Monday, April 21, 2008

On Jobs and NLP Degrees...

Thomas posted an interesting quandary recently. I'll summarize it this way: How does a person choose which M.S. program in NLP to attend? As far as Thomas and I are aware, there are no rankings for computational linguistics/NLP programs; so, is word of mouth all anyone has to go on? Does anyone out there know of any resources for helping someone like Thomas?

Does the NLP community out there care to contribute words of wisdom to the next generation of CL/NLP newbies?

You may wish to read my own discussion of what I perceive to be the difference between CL and NLP here.

Here was my advice to Thomas. You're free to attack it viciously.
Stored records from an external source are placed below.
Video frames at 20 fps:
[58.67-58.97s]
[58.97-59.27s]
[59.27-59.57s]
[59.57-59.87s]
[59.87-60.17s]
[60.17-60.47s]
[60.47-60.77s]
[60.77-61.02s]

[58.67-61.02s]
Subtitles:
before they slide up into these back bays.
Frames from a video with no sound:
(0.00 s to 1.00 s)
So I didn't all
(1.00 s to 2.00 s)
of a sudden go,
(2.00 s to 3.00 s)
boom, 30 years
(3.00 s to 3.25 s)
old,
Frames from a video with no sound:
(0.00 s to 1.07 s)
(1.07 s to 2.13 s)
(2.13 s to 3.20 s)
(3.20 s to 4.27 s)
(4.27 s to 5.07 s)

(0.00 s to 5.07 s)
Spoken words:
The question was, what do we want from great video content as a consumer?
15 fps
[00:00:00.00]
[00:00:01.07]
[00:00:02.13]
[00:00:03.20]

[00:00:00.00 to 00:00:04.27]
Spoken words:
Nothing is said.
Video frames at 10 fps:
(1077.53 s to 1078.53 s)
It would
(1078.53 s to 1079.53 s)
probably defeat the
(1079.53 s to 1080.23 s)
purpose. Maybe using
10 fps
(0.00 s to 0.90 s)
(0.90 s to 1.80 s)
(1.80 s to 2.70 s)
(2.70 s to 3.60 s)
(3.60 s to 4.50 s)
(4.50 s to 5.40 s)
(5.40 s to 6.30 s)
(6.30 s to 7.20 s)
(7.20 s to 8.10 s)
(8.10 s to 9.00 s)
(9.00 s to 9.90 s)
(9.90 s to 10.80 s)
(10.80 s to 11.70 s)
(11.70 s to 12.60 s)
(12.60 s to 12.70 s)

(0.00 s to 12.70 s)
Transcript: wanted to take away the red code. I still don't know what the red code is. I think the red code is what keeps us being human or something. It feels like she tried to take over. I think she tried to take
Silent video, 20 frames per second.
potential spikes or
I think the crucial question is about your goals: do you want to be an academic working on high level problems like parsing and discourse (in which case you're looking at getting a PhD), or do you want to get a job in industry (a PhD is good in industry, but there are plenty of NLP jobs for Master's level, even some for Bachelors)?

If industry is your answer, the school you choose won't really matter that much; it's the skills you develop. I'd strongly advise you to develop competency with machine learning, if you haven't already. You don't have to be great at it, just competent. That's a highly marketable skill set now, and will be for the foreseeable future. General competence with statistics and corpus linguistics is highly valued.

So, I'd ask each program where stats and ML fit into their programs (or how much flexibility they give you for taking electives).

And, just for the record, SUNY Buffalo has an M.S. in CL too. Not too late to apply. You can kinda surf Lake Erie (gotta be better than Georgia surfing).

(pssst, context for the surfing reference can be found on Thomas’ profile).

I scanned the last 10 or so NLP related non-academic job postings on The Linguist List and found a fair bit of consistency in the skills they were asking for. Above all else, they all wanted good programming skills. If you search Monster.com for "computational linguistics" I think you'll see an even greater emphasis on programming skills.

Here's a representative sample of the "requirements" from those Linguist List job postings. Taken all together, they may look intimidating, but this is a mash-up of ten+ postings. It's just meant to sketch what industry is looking for.
  • Experience in one or more of the following: MS SQL Database Server; Internet Information Services/Apache Tomcat; Windows operating systems;.NET; Java.
  • Strong programming skills in at least two of the following programming languages: Python, C++, Java and Perl
  • Multimodal statistical algorithms for language processing and modeling in both speech and handwriting applications
  • Develop tools for efficiently processing corpora of speech and/or sketch/handwriting data;
  • Work with a team of researchers and developers to successfully integrate research components and validate functionality;
  • Experience desired with statistical language modeling for either speech or handwriting applications (e.g., familiarity with CMU-Cambridge LM toolkit, SRILM toolkit, ATT FST toolkit, MALLET, Libbow, etc.);
  • Strong algorithmic skills and analytical background;
  • Demonstrated success in working in a fast-paced environment;
  • Ability to work effectively and successfully either independently and/or in a collaborative team environment.
  • Experience in the creation and exploitation of domain and task ontologies in text analytics
  • Strong background in statistical modelling required.
  • Knowledge of machine translation or natural language processing techniques
  • Ability to perform linguistic data analysis.
  • Proficiency in one or more scripting languages (Perl, Python, Ruby) or programming languages, particularly C++, is a plus.
  • MS or PhD in Computational Linguistics or related field.
  • Work experience in production-quality NLP systems.
  • Familiarity with Unix/Linux operating system environment is a plus.
  • Experience in machine learning, information retrieval, or data mining are all pluses.
  • Experience in the building of domain-specific ontologies is useful
  • Experience in statistical analysis and machine learning
  • Development, analysis, and support of grammar engine rules for English
  • Experience in corpus or text analysis, conversation analysis, or computational linguistics
  • Experienced architect/developer to design scalable enterprise application friendly implementations of spell checking, sentiment, named entity extraction

9 comments:

THOMAS AMUNDSEN said...

Hi Chris,

Thanks for taking the time to reply to my post and publishing a blog about the topic.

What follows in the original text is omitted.